Records from a data collection
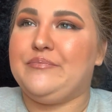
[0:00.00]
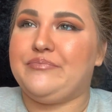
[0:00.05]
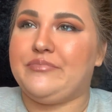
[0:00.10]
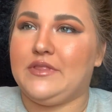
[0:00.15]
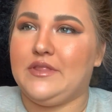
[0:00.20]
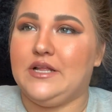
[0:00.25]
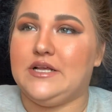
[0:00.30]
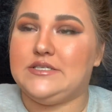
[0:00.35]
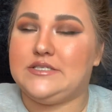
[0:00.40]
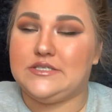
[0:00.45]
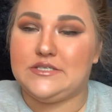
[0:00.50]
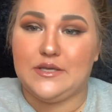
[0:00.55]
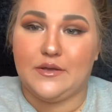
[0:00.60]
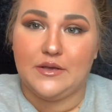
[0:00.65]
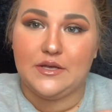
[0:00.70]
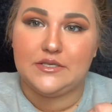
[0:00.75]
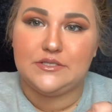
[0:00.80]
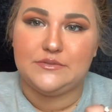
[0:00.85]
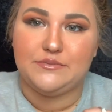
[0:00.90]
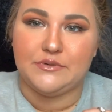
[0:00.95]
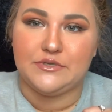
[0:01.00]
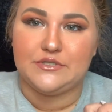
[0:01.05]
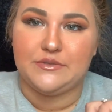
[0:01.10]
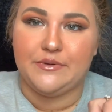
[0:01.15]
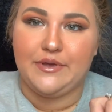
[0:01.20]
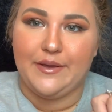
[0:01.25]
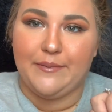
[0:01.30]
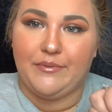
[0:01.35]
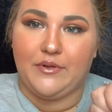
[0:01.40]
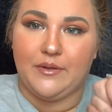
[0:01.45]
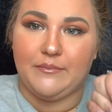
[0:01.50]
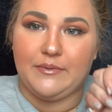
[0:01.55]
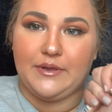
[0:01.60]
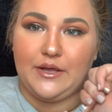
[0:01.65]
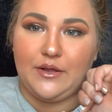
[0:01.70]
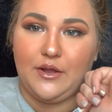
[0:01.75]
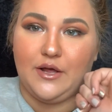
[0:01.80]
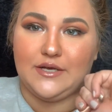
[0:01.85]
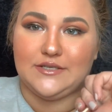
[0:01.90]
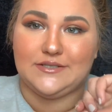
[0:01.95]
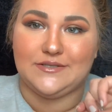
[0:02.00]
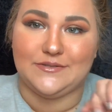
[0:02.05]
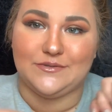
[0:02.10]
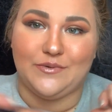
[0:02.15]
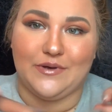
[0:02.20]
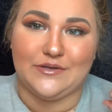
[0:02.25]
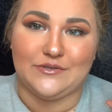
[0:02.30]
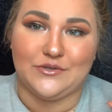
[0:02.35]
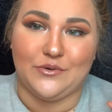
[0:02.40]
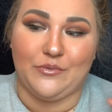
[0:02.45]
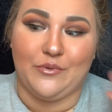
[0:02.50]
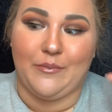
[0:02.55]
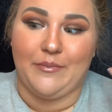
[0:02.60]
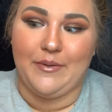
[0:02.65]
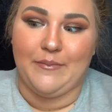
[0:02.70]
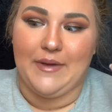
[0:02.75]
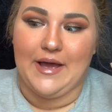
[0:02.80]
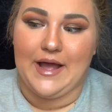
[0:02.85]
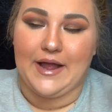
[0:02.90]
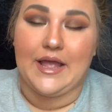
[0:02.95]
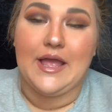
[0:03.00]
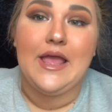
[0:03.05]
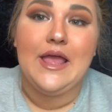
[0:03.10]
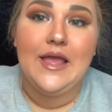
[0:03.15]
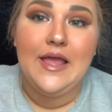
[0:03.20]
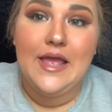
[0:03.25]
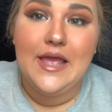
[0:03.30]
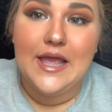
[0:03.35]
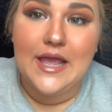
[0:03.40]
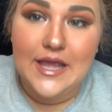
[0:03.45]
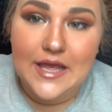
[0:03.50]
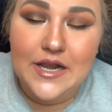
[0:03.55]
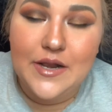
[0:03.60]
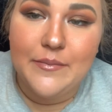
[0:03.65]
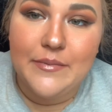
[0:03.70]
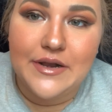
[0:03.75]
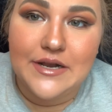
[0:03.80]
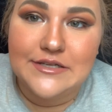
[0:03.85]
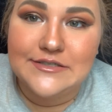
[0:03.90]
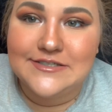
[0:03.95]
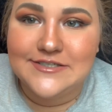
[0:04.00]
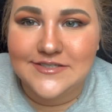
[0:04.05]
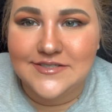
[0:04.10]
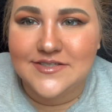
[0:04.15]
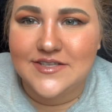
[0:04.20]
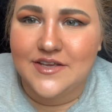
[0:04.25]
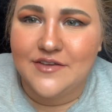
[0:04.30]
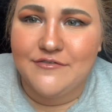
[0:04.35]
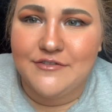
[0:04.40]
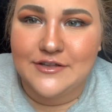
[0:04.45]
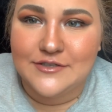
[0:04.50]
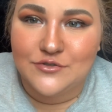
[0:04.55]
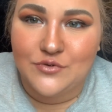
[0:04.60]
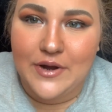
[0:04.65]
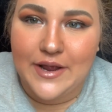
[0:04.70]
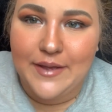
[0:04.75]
This is supposed to be a plumping gloss as well, so we'll be back in a minute to see if that's right.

== Work order ==
Give the entries again, exactly and in full, with no image included.

== Expected answer ==
[0:00.00]
[0:00.05]
[0:00.10]
[0:00.15]
[0:00.20]
[0:00.25]
[0:00.30]
[0:00.35]
[0:00.40]
[0:00.45]
[0:00.50]
[0:00.55]
[0:00.60]
[0:00.65]
[0:00.70]
[0:00.75]
[0:00.80]
[0:00.85]
[0:00.90]
[0:00.95]
[0:01.00]
[0:01.05]
[0:01.10]
[0:01.15]
[0:01.20]
[0:01.25]
[0:01.30]
[0:01.35]
[0:01.40]
[0:01.45]
[0:01.50]
[0:01.55]
[0:01.60]
[0:01.65]
[0:01.70]
[0:01.75]
[0:01.80]
[0:01.85]
[0:01.90]
[0:01.95]
[0:02.00]
[0:02.05]
[0:02.10]
[0:02.15]
[0:02.20]
[0:02.25]
[0:02.30]
[0:02.35]
[0:02.40]
[0:02.45]
[0:02.50]
[0:02.55]
[0:02.60]
[0:02.65]
[0:02.70]
[0:02.75]
[0:02.80]
[0:02.85]
[0:02.90]
[0:02.95]
[0:03.00]
[0:03.05]
[0:03.10]
[0:03.15]
[0:03.20]
[0:03.25]
[0:03.30]
[0:03.35]
[0:03.40]
[0:03.45]
[0:03.50]
[0:03.55]
[0:03.60]
[0:03.65]
[0:03.70]
[0:03.75]
[0:03.80]
[0:03.85]
[0:03.90]
[0:03.95]
[0:04.00]
[0:04.05]
[0:04.10]
[0:04.15]
[0:04.20]
[0:04.25]
[0:04.30]
[0:04.35]
[0:04.40]
[0:04.45]
[0:04.50]
[0:04.55]
[0:04.60]
[0:04.65]
[0:04.70]
[0:04.75]
This is supposed to be a plumping gloss as well, so we'll be back in a minute to see if that's right.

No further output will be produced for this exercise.